Marty Glenn, a nutrition lecturer at Kansas University, says that from a nutrition standpoint there isn't any known difference between eating natural and GMO foods.

"I don't think there's been any good, solid evidence that it's harmful necessarily, but that doesn't mean it might not cause issues," such as food allergies, he said. "But I think at this point it's all just speculation. There's really not been the hard evidence out there to say these things are a real issue."

But Julie D'Auteil, a Lawrence health and wellness coach, says the body's digestive system trying to process GMOs is like two people trying to have a conversation in different languages.

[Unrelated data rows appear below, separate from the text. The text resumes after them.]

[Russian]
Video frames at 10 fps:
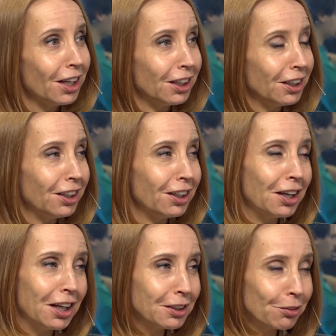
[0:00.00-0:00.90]
И
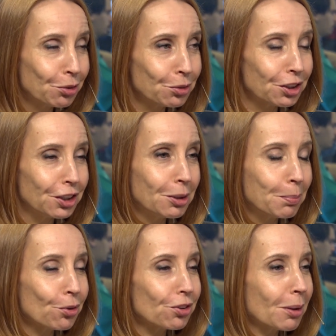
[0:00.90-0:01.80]
это все-таки все-таки не
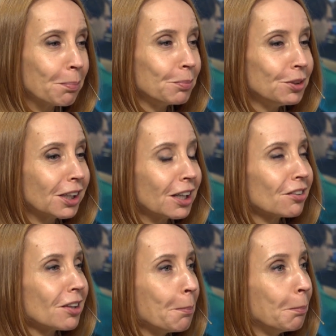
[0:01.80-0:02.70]
просто некое
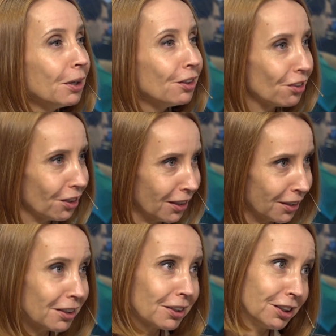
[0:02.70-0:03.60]
событие.
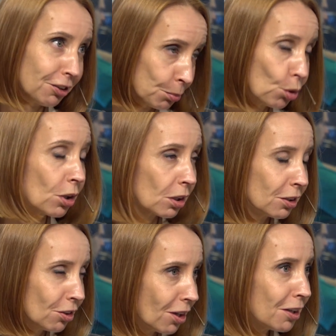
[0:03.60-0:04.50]
Так? Есть много
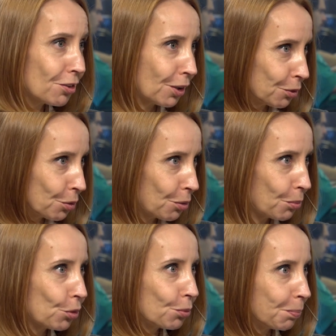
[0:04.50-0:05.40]
организаций, которые
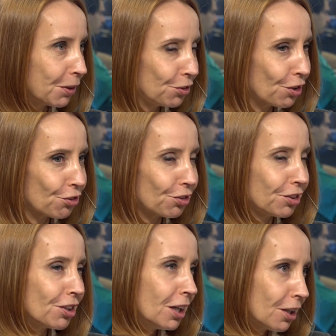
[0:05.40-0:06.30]
могут
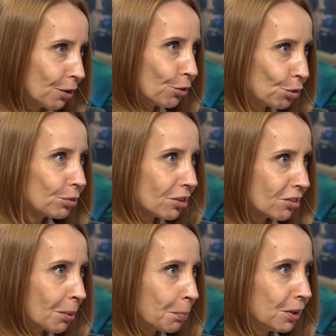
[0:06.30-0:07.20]
поддерживать и реализовывать
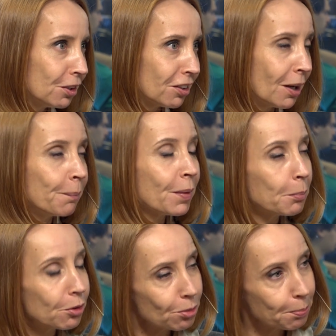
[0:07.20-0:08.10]
события.
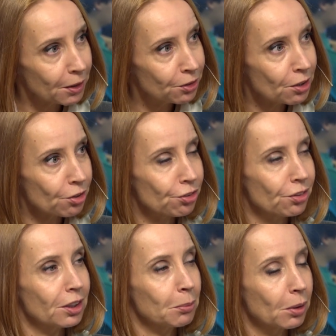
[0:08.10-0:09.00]
Мы же
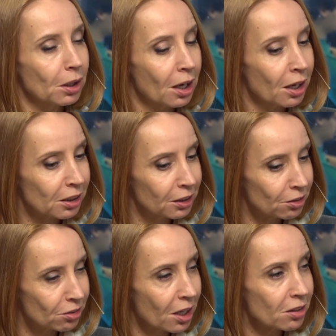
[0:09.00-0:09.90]
поддерживаем
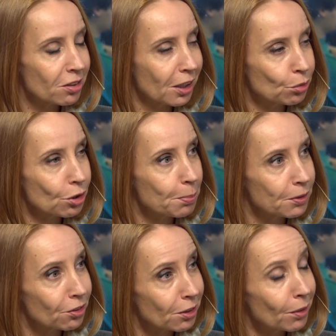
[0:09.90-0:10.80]
организации, которые
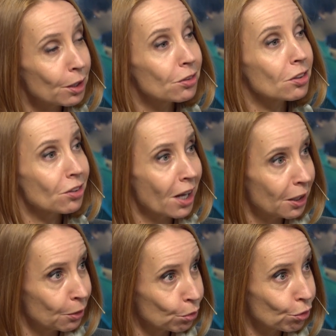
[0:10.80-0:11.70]
предоставляют
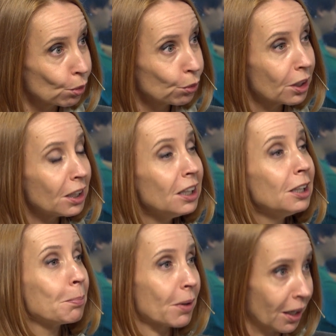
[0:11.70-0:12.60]
социальные услуги
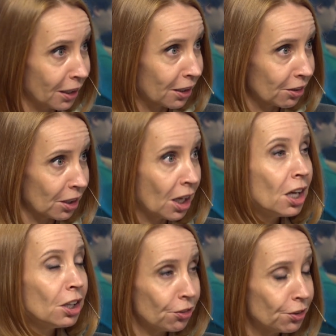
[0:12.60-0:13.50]
или проекты.
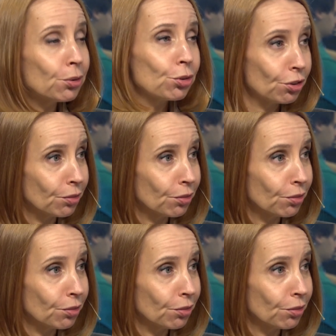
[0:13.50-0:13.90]
Mm-hmm. И здесь очень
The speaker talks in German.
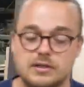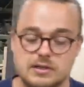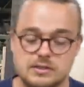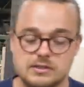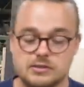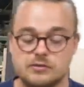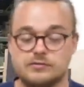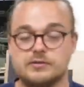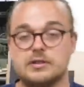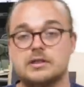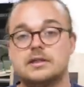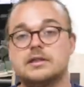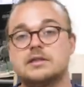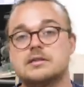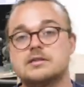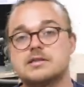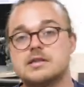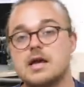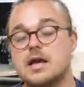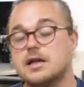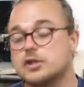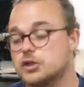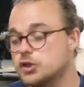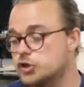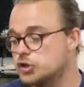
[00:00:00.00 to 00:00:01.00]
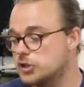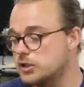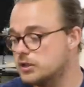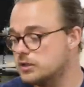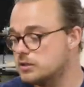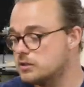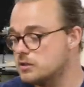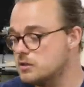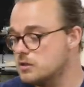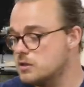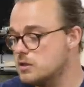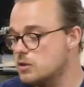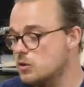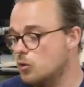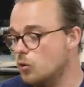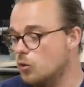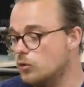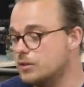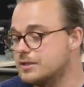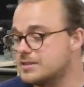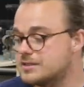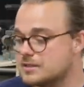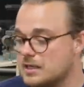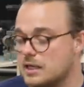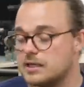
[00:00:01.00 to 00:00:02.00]
dass er auf der linken Seite steht
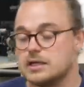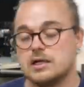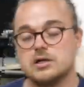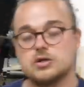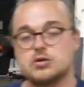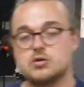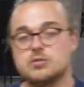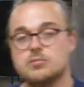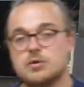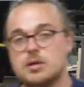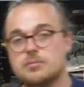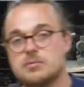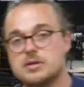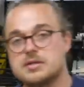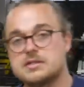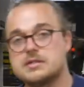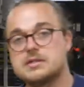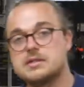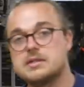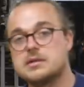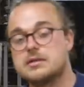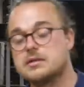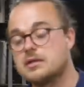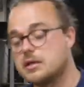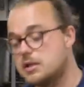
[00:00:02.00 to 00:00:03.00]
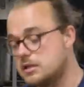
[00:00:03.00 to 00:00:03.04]
und es kann halt schon mal passieren.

Like these snack bars sold at the Merc Co-op, 901 Iowa St., many products now carry labels indicating that they don't contain genetically modified organisms.

"That's exactly what the cells do with the GMOs: They don't communicate," she said. "At the cellular level, our bodies don't know what to do with them. That's when things go haywire."

While the science, at least in America, has yet to come up with a definitive answer on the health risks of GMOs, many people aren't waiting around for an answer.

"We've adapted to a lot of things, our bodies have," D'Auteil added. "But adapting to GMOs is one I don't see happening. I see us growing a tail first."


Chris Golledge 4 years, 5 months ago

While I am against eating pesticides, that doesn't have anything intrinsically to do with whether or not the genes of what I'm eating have been altered in a lab, as a result of hundreds of years of human selection, or billions of years of natural mutations.

My stomach is capable of dealing with millions of DNA combinations from all six life kingdoms. I seriously doubt that the handful of new DNA combinations that people have created will somehow avoid being broken down into amino acids the same as everything else.

Ron Seibold 4 years, 5 months ago

Scut Farkus, you are apparently unaware that most genetic modifications are "designed" to make the plants tolerant of the herbicide poison, Round Up. Further, new genetic modifications are being marketed that make the plant tolerant of the herbicide poison, 2,4-D, which was the main component in Agent Orange. In addition farmers often use other herbicides prior to planting. These are all poisons and meet the definition of poison. The EPA has acknowledged that these poisons are in GMO food and has increased the allowable levels several times since these poison-tolerant modifications were first used. That's because as weeds evolve and become more tolerant of the poison, farmers often have to use several poison applications to kill the "superweeds" that are evolving. The tolerance weeds are developing is also why new genetically-modified varieties are being developed to withstand applications of the poisonous component of Agent Orange

You are wrong about there being "more nutrition" in plants modified to tolerate poison. There are no studies that show any additional nutrition with GMO foods modified to tolerate poison. There is some indication that other modifications, such as one used for a variety of rice, might improve nutrition, but the modification was made specifically for that purpose. The FDA has clearly stated there is "no difference in nutrition" for grains genetically modified to tolerate poison, not that there is more nutrition. Poison residue is another matter, and the FDA has not addressed that issue. The concerns with the poison residue are being handled by the EPA, which has simply increased the amount of allowable poison in foods several times since these poison-tolerant modifications first entered our food supply.

Richard Heckler 4 years, 5 months ago

Locally produced tofu and tempeh by Central Soyfoods are also GMO free by choice. All Central Soyfoods ingredients are certified organic. These products are a good protein substitute for meat and a better bang for the buck as well.

A question that deserves recognition is about which sources of meat are being fed GMO corn or whatever. The big food giants seem to be winning congress over so as to avoid labeling everything you need to know about the food we eat. Shame on congress.

If one chooses to eat meat best go with organic.

Mark Rainey 4 years, 5 months ago

Are some organic foods allowed to be genetically modified through "brute force radiation" methods? Is it common?